E invece come si scelgono fra di loro i Mentor ed i Mentee?

Secondo la mia esperienza, “i matrimoni combinati” non funzionano”: quindi è necessario inserire nei programmi di Mentoring dei momenti in cui i Mentor ed i Mentee prima si conoscano, e poi abbiano la possibilità di scegliersi. In un secondo momento poi possono essere tenuti in considerazione anche dei criteri oggettivi: non troppa distanza anagrafica, proprio per il discorso di vicinanza e lontananza, a volte è bene che ci siano coppie di Mentor-Mentee dello stesso genere, di stessi ruoli organizzativi ecc, altre volte no. Criteri oggettivi, quindi, su cui i due devono essere “abbinati”.

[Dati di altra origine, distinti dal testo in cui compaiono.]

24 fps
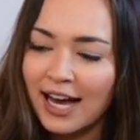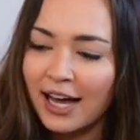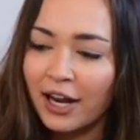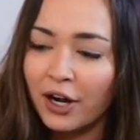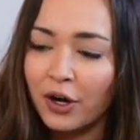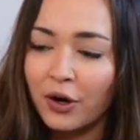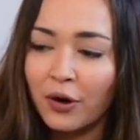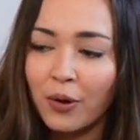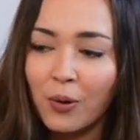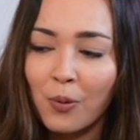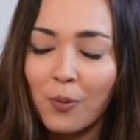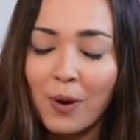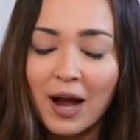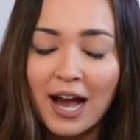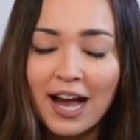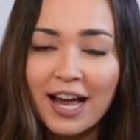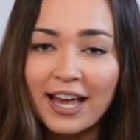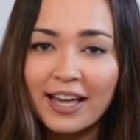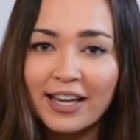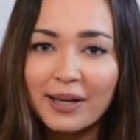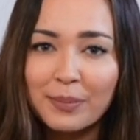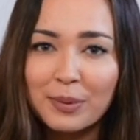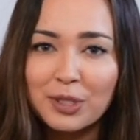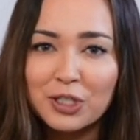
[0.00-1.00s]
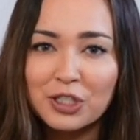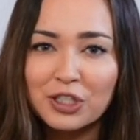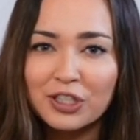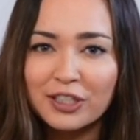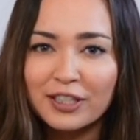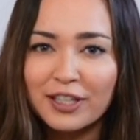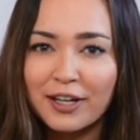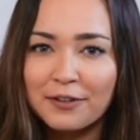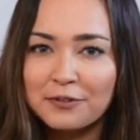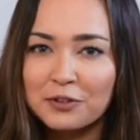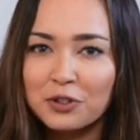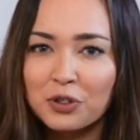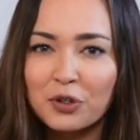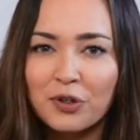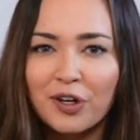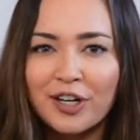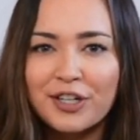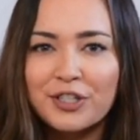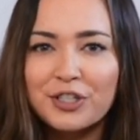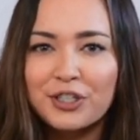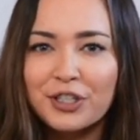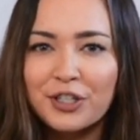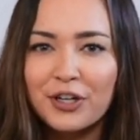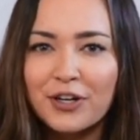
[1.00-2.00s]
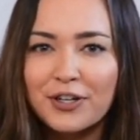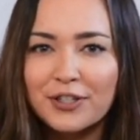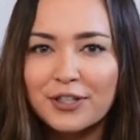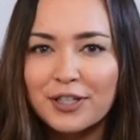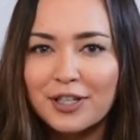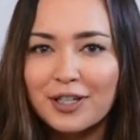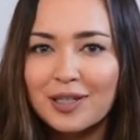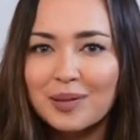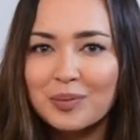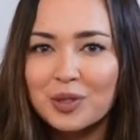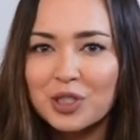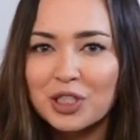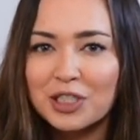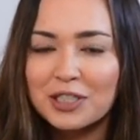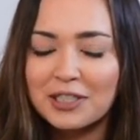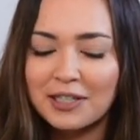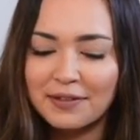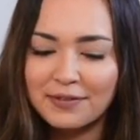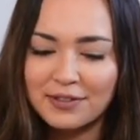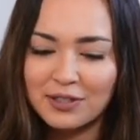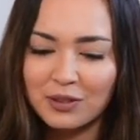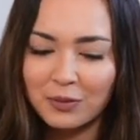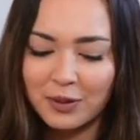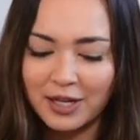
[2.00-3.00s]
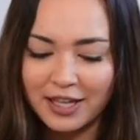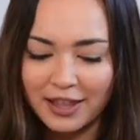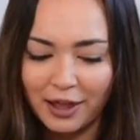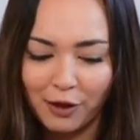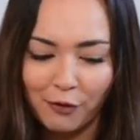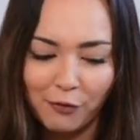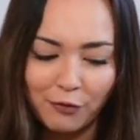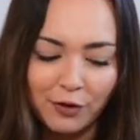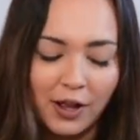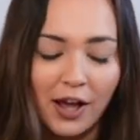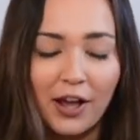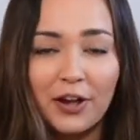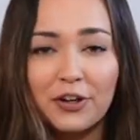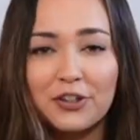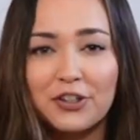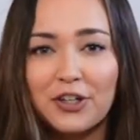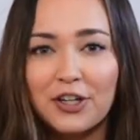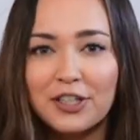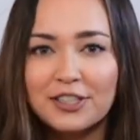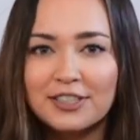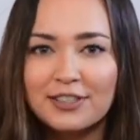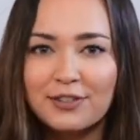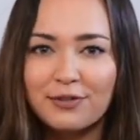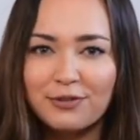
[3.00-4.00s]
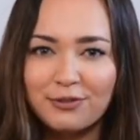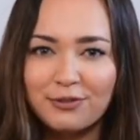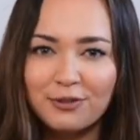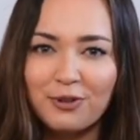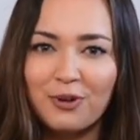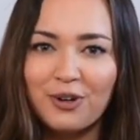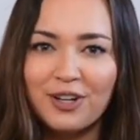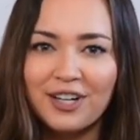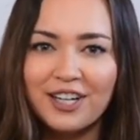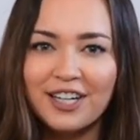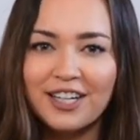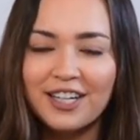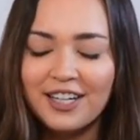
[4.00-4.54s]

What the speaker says: I don't know why, but she loves crunching on them. She loves the way they fly across the floor.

Altre caratteristiche naturali favoriscono il loro accordo operativo nel processo Mentoring e riguardano le assonanze sensoriali umane, dalla simpatia, alla attitudine al sentirsi solidale verso il prossimo e, non ultimo, alle predisposizioni personali che a livello sensoriale costituiscono le pre-competenze necessarie a costituire insieme, Mentore e Mentee, una cellula autonoma sì, ma integrati nel più vasto programma- di apprendimento basato sul Mentoring.

Scivolando, in una espressione che non è vuota metafora, nell’alea “socratica” del rapporto fra un “Maestro” e un “discepolo” quale riferimento imprescindibile per interpretare l’aspetto dei valori predetti che si intende instaurare.